The latest in an ongoing iPad trademark dispute in China comes as Shenzhen-based Proview claims a small victory in its pursue of a $2 billion compensation from Apple over the iPad moniker in China. According to a report filed by The Associated Press, Proview’s lawyer Xie Xianghui told the media Monday that the Intermediate People’s Court in Huizhou ruled last Friday that local distributors should stop selling iPads in the country.

Previous reports declared that commercial authorities in more than 40 Chinese cities were removing the device from store shelves. Apple appealed to Guangdong’s High Court against an earlier ruling in Proview’s favor, stressing in today’s statement its case is still pending in mainland China. It should be noted that Hong Kong’s and Mainland China’s legal systems are not very much alike.

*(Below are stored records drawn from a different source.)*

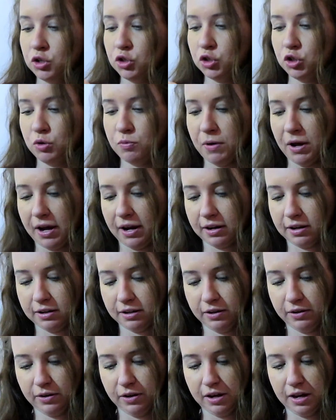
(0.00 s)
two pack
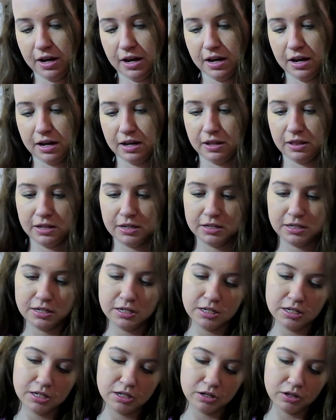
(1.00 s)
and this
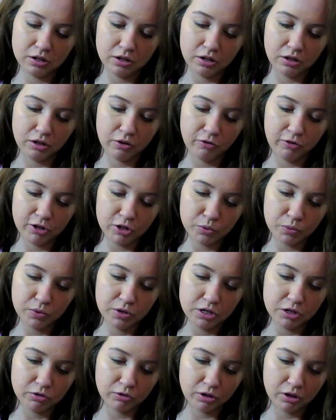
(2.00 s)
is the first
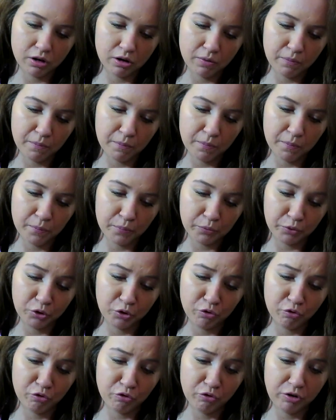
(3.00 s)
one is from
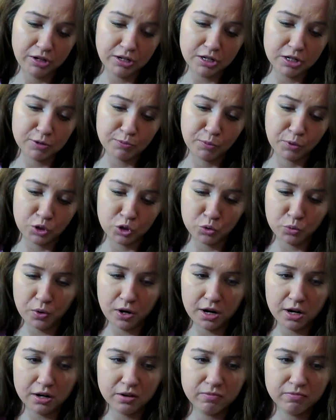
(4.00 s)
Profit
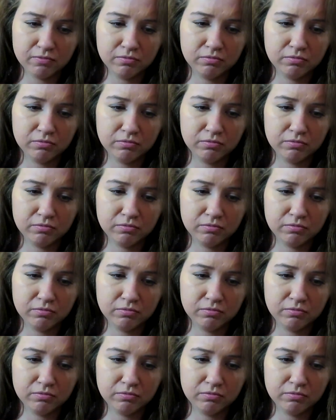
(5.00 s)
Sportswear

PCWorld followed up with an update and said Apple will sue Proview’s lawyers and bosses for  “defamatory statements.” Folks familiar with Apple’s letter to Proview claim it reads: “It is inappropriate to release information contrary to the facts to the media, especially when such disclosures have the effect of wrongfully causing damage to Apple’s reputation.” The document is embedded below.

So, who is the biggest beneficiary of this brouhaha? Samsung— its Galaxy Tab family of tablets is after the same high-end of the market. Per IDC, Apple in the third quarter of 2011 moved 1.3 million iPads in China versus 58,000 Galaxy Tabs.

Once a well-known display maker, Proview is now strapped for cash and recently filed for bankruptcy. The company maintains it first used the iPAD moniker, which stands for “Internet Personal Access Device,” for its iMac-like computer dated back to 2000.